Haines a déclaré par ailleurs que Poutine avait travaillé sur des plans plus ambitieux pour s'emparer de toute la côte ukrainienne de la mer Noire.
Pour ce faire, le pont terrestre russe devrait s'étendre jusqu'en Transnistrie, une région de la Moldavie occupée par Moscou. Haines avait d'ailleurs indiqué que ce serait une opération difficile à moins que l'armée russe ne soit pleinement mobilisée, ce qui est désormais le cas.
Scott Berrier, lieutenant général de l'armée des États-Unis et directeur de la Defense Intelligence Agency, partage l'avis de Haines, lorsqu'elle prédit une situation d'impasse. Cependant, il pense que les choses pourraient changer rapidement avec la mobilisation de conscrits, car des milliers de soldats supplémentaires participeront alors au combat.
Berrier a poursuivi en disant que ce qui manque à l'armée russe en matière d'entraînement sera compensé par les munitions, la puissance et les soldats : "Et même s'ils ne sont peut-être pas aussi bien entraînés et compétents, ils apporteront quand même de la masse et beaucoup plus de munitions."

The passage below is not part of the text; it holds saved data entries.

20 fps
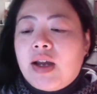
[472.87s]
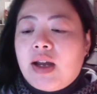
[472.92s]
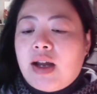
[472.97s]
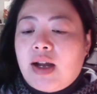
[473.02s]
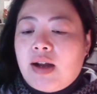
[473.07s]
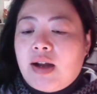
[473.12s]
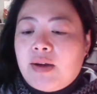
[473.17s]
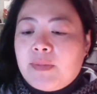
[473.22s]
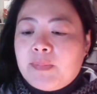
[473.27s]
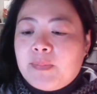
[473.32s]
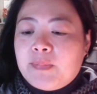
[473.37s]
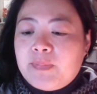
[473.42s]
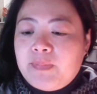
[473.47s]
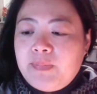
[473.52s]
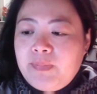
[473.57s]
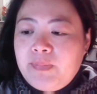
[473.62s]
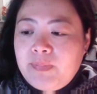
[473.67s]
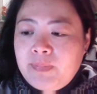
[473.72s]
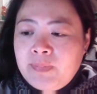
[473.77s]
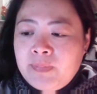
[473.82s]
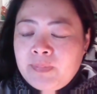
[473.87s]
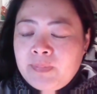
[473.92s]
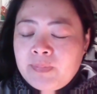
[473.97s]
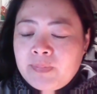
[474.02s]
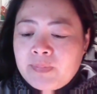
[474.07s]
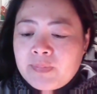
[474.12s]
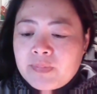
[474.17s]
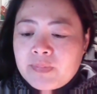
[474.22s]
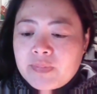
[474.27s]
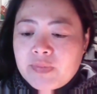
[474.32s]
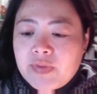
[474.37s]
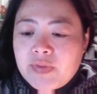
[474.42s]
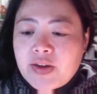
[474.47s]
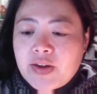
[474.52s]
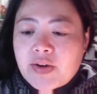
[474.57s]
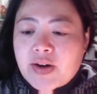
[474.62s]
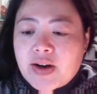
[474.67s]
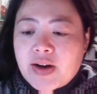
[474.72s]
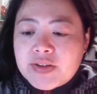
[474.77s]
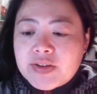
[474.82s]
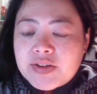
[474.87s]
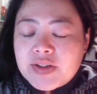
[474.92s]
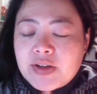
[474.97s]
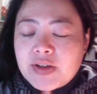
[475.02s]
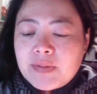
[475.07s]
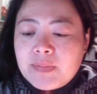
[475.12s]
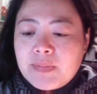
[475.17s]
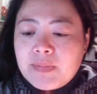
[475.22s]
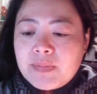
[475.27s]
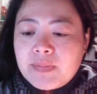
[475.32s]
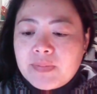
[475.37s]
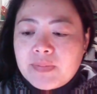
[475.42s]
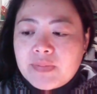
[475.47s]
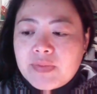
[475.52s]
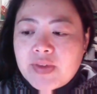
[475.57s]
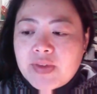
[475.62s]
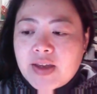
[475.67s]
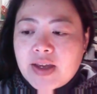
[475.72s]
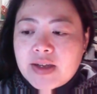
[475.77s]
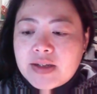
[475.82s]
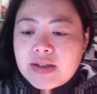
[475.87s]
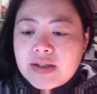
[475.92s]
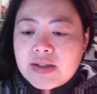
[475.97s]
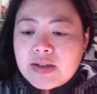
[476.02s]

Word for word: Um, there are some that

Pour Haines, Poutine croit que bientôt l'Occident atténuera ses sanctions. "Il compte probablement sur le fait que la détermination des États-Unis et de l'Union européenne s'affaiblira à mesure que les pénuries alimentaires, l'inflation et les prix de l'énergie s'aggraveront", a-t-elle déclaré.
Les agences de renseignement américaines, selon Haines, n'ont pas beaucoup d'espoir de négociations avec Poutine. Cependant, elles sont convaincues que le conflit prendra "une trajectoire plus imprévisible et vivra potentiellement une escalade".
Néanmoins, Haines a déclaré que les choses empireraient probablement : "La tendance actuelle augmente la probabilité que le président Poutine se tourne vers des moyens plus drastiques, y compris l'imposition de la loi martiale, la réorientation de la production industrielle ou des actions militaires potentiellement croissantes pour libérer les ressources nécessaires pour atteindre ses objectifs alors que le conflit s'éternise, ou s'il perçoit que la Russie est en train de perdre en Ukraine."